The Court’s ruling neither approved nor criticized Wal-Mart’s policy of local managerial discretion in making pay and promotion decisions. The case turned on the majority’s interpretation of the requirements for class certification rather than on the merits of the plaintiffs’ allegations. Although the case turns on technicalities in determining whether a class of plaintiffs meets the requirements of class certification, the litigation suggests some strategies for avoiding either individual or class claims of discrimination in employment decisions, whether the company is large or small.
- Even if a company's employment statistics on a company-wide basis suggest that its employment practices are lawful, it is prudent for employers to review employment data on the basis of individual stores (if a retail operation) or business units. A company may be held responsible for the allegedly biased decisions of one manager, even if there is no pattern of alleged bias overall.
- Management training should avoid the use of stereotypes about characteristics of protected classes, even if there is research to demonstrate that, as a group, those stereotypes may be true.
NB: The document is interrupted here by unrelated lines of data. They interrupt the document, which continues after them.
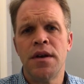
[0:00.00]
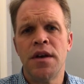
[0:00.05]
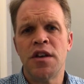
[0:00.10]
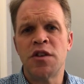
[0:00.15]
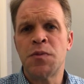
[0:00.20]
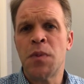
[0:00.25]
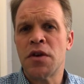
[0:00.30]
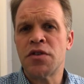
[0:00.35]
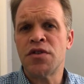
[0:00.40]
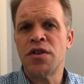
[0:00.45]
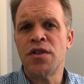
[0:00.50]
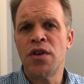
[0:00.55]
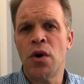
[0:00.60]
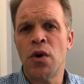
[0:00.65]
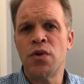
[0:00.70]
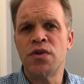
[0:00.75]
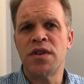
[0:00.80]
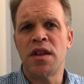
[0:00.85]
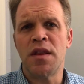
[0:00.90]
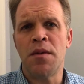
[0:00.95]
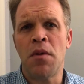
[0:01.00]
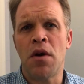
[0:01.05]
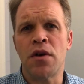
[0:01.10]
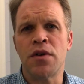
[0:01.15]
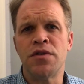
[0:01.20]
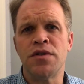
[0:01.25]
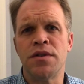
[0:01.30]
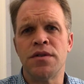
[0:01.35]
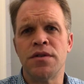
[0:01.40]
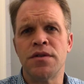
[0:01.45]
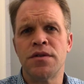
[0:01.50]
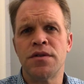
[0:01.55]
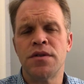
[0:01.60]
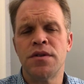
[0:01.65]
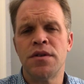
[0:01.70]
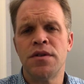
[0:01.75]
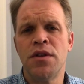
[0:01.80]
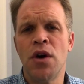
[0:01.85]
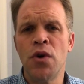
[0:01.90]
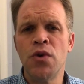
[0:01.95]
especially those on the margins,
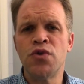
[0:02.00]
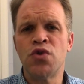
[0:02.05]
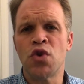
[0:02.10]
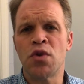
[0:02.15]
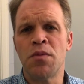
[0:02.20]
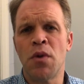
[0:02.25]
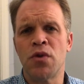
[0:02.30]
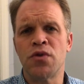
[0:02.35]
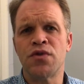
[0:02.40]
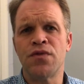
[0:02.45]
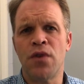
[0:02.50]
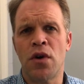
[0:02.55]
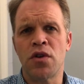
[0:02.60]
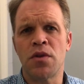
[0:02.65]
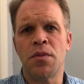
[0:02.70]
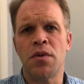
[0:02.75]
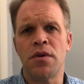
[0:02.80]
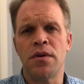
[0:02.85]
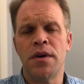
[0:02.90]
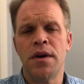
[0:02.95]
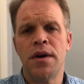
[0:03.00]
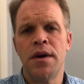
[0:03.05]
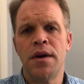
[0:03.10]
those who are most vulnerable.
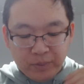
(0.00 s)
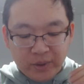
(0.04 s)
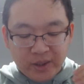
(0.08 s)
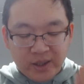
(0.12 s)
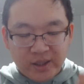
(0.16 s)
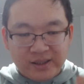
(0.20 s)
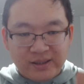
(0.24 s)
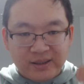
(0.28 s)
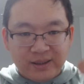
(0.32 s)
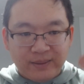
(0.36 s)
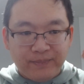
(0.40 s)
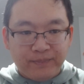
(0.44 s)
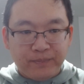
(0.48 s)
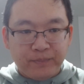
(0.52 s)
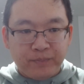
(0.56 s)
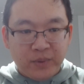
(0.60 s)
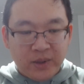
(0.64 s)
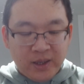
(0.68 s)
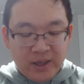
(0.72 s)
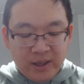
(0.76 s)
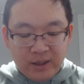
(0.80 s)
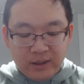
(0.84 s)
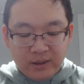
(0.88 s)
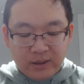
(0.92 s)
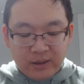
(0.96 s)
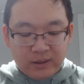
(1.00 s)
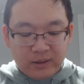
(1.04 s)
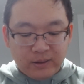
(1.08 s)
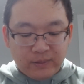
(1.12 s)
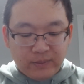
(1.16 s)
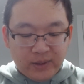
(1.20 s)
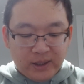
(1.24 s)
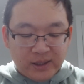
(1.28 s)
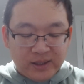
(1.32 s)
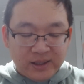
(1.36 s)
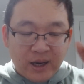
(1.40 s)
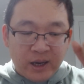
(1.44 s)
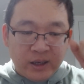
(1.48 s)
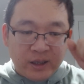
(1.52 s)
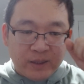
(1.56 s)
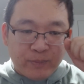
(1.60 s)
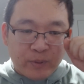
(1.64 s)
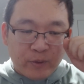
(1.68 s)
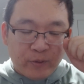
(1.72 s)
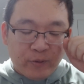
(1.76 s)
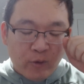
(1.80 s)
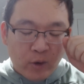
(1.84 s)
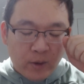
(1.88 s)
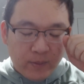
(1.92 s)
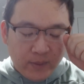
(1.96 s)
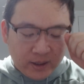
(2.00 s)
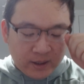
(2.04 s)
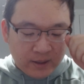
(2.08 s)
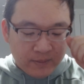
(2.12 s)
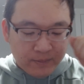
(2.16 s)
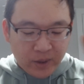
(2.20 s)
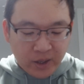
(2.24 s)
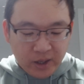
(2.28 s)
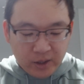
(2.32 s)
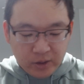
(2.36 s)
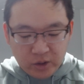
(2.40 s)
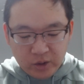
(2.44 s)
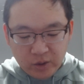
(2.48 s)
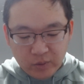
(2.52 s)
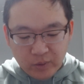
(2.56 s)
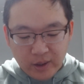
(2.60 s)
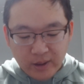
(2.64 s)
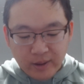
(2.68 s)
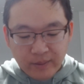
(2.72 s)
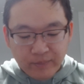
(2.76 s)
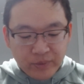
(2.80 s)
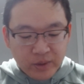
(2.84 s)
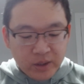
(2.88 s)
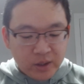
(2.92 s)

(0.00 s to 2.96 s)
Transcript: but it's underperforming compared to it.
Attributing to an individual a characteristic alleged to be common to a class is potentially inaccurate and could be evidence of illegal bias.
- Companies committed to diversity, with a strong anti-discrimination policy, such as Wal-Mart’s, can improve the representation of diverse employees by making special efforts to encourage members of underrepresented groups to apply for promotions, assume additional responsibility that will earn them additional compensation, or take other steps to communicate to diverse employees that they are valued by the company and would be welcome in management and leadership positions.
- Although in this case the Court did not allow the class action to go forward, other fact situations and other courts may permit discrimination cases to be built primarily on statistics—rather than on evidence of individual employment decisions alleged to be biased. Employers, particularly those with numerous locations where employment decisions are decentralized, should monitor their employment statistics to ensure that they support the company’s policy of nondiscrimination.